DATO KEE HUA CHEE FEEDS HIS SEX GODDESS
AND GETS REWARDED WITH A MILLION DOLLAR VIEW---OH WALAO EH
MANY MEN ADVISED ME TO DROP MY CAKE ON HER BOSOM AND EAT FROM THERE
PERFECT POSITIONING AS DATO KEE HUA CHEE IS ABOUT TO PASS OUT ONTO CORINNA'S BOSOM
DATO KEE HUA CHEE IS DAZED AND CONFUSED AND SO WILL YOU TOO IF YOU YOU ARE IN MY POSITION
CHEERS TO THE GOOD LIFE 
THIS IS THE ONLY WAY TO GET YOUR CAKE AND EAT IT TOO
BLESSINGS FROM THE GODS AND GODDESSES
YUM YUM LICK LICK 
OUR DURIAN COURTESY OF ERIK ONG
MY DURIAN CAKE GLOWS MYSTERIOUSLY IN THE DARK ON THE PORCH AS ADEL KICKED US OUT FROM AIRCON DINING HALL TO BALCONY 
ERIK ONG, DATO KEE HUA CHEE AND CORINNA TAN
I AM SUPPOSED TO FINISH WHOLE BOWL OF DURIAN
ERIK ONG POINTS TO SOMETHING BUT WHAT? SO LET'S TAKEE A LOOKEE
OMIGOD LOOK WHAT'S ON THE DURIAN! MY BIRTHDAY PRESENT! 
A DIAMOND RING!
DIAMOND AND DURIAN ARE A DIVINE DUO
MEN PREFER THIS AS THEIR BIRTHDAY PRESENT BUT I AM CONTENTED WITH MY DIAMOND RING FROM ERIK AND CORINNA 
I AM TOLD CAPTIONS ARE NO LONGER NECESSARY 





EVEN MY CAMERA SUFFERED A MELTDOWN---WOULDN'T YOU?
I PREFER MY DURIANS AS MUCH SAFER AND JUST AS DELICIOUS
NOTICE THE CAMERA'S FLASH FOCUSED ON CORINNA ONLY, NOT POOR ERIK ONG
THE QUIET QUARTET
THIS WAY TO HON TIAN HAUR
GRAND ENTRANCE OF TROPICANA CLUB
GRANDER GUEST















DATO BUTTERFLY AND MISS DEMEANOR




GOLDEN GUY


HAPPY NEW 2020!

KONG HEE FATT CHAI!

LOOK OUT FOR OUR MUSICAL CALLED '6 HOT LEGS'

1 comment:

  1. Look at the way my associate Wesley Virgin's adventure launches with this shocking and controversial video.

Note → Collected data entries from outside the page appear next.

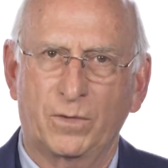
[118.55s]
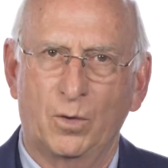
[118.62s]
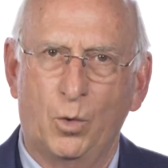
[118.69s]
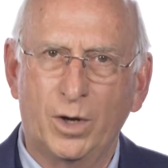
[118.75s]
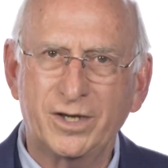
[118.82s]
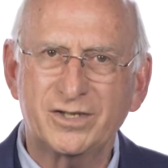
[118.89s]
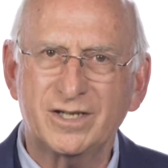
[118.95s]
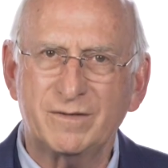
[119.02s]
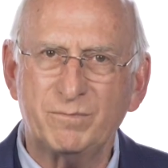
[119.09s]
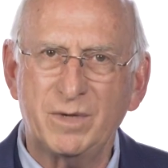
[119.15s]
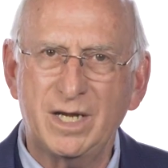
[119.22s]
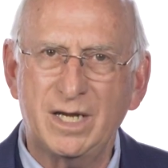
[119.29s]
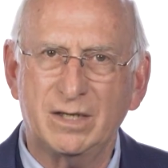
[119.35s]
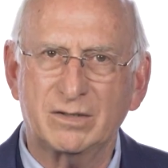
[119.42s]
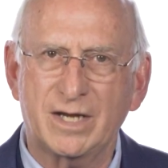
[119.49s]
What does it
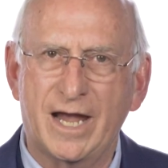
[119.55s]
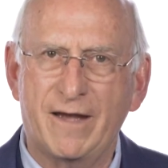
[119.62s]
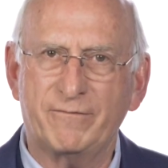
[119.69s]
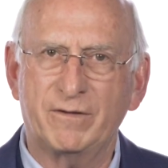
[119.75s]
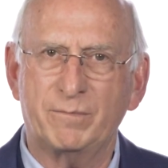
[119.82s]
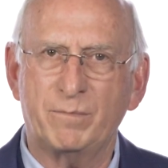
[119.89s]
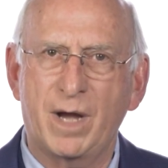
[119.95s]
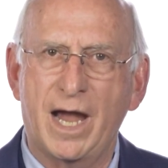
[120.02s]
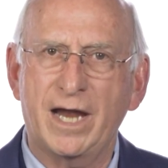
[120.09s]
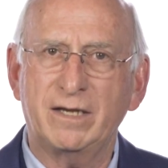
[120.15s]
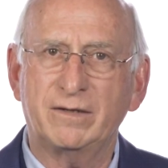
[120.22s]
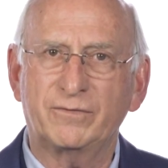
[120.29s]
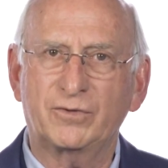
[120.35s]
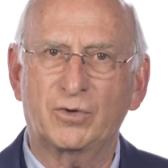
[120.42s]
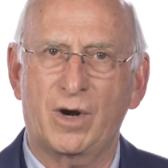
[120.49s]
mean to have the
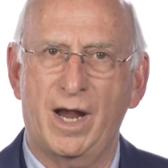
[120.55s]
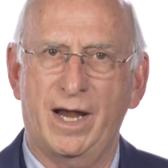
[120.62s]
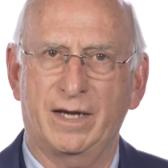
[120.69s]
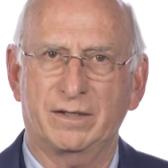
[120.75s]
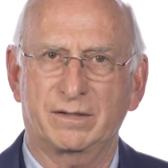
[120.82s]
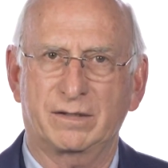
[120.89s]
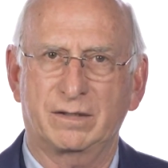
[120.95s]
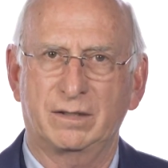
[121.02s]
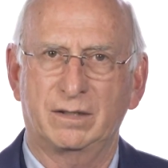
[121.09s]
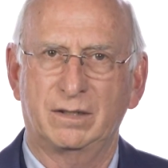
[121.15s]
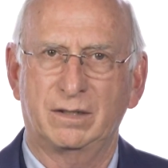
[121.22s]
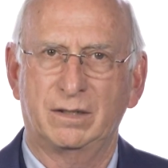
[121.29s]
mind of Christ?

    You see, Wesley was in the military-and shortly after leaving-he unveiled hidden, "mind control" secrets that the CIA and others used to get anything they want.

    As it turns out, these are the same methods many celebrities (notably those who "became famous out of nowhere") and the greatest business people used to become rich and successful.

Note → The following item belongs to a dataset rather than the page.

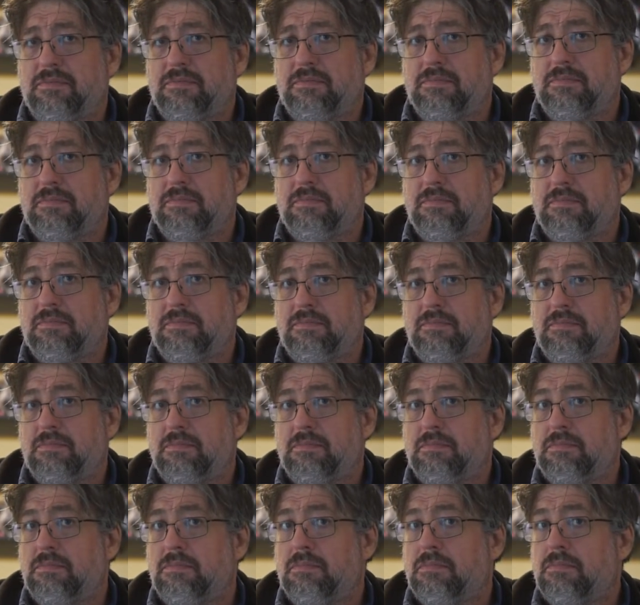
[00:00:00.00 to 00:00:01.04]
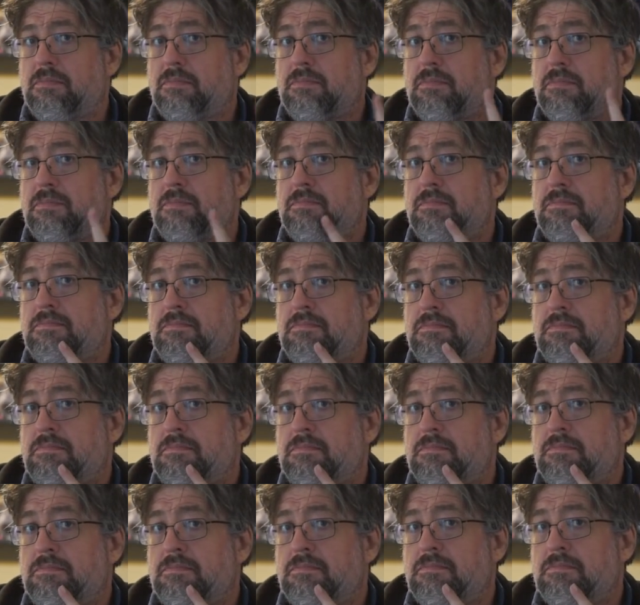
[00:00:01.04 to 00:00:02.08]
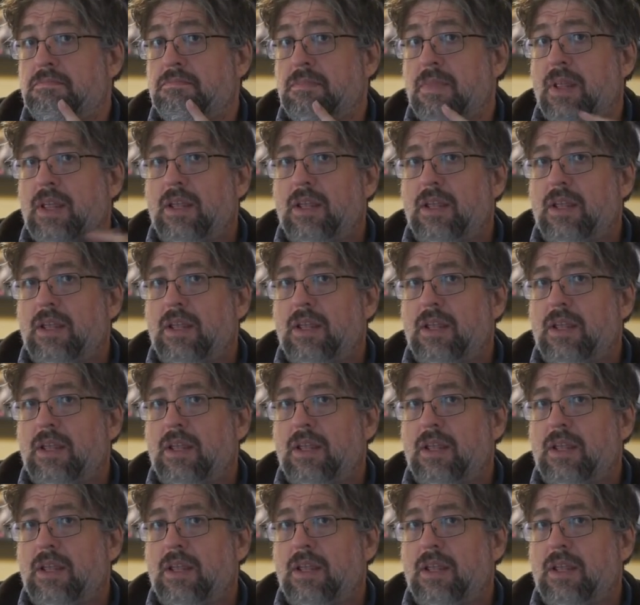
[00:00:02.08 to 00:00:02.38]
No one is speaking in this clip.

    You've heard that you only use 10% of your brain.

    That's because the majority of your BRAINPOWER is UNTAPPED.

    Perhaps this thought has even occurred INSIDE OF YOUR very own mind... as it did in my good friend Wesley Virgin's mind around seven years back, while driving an unlicensed, beat-up bucket of a car with a suspended license and with $3 on his banking card.

    "I'm so frustrated with living check to check! When will I get my big break?"

    You've taken part in those questions, ain't it right?

    Your very own success story is waiting to start. You just need to take a leap of faith in YOURSELF.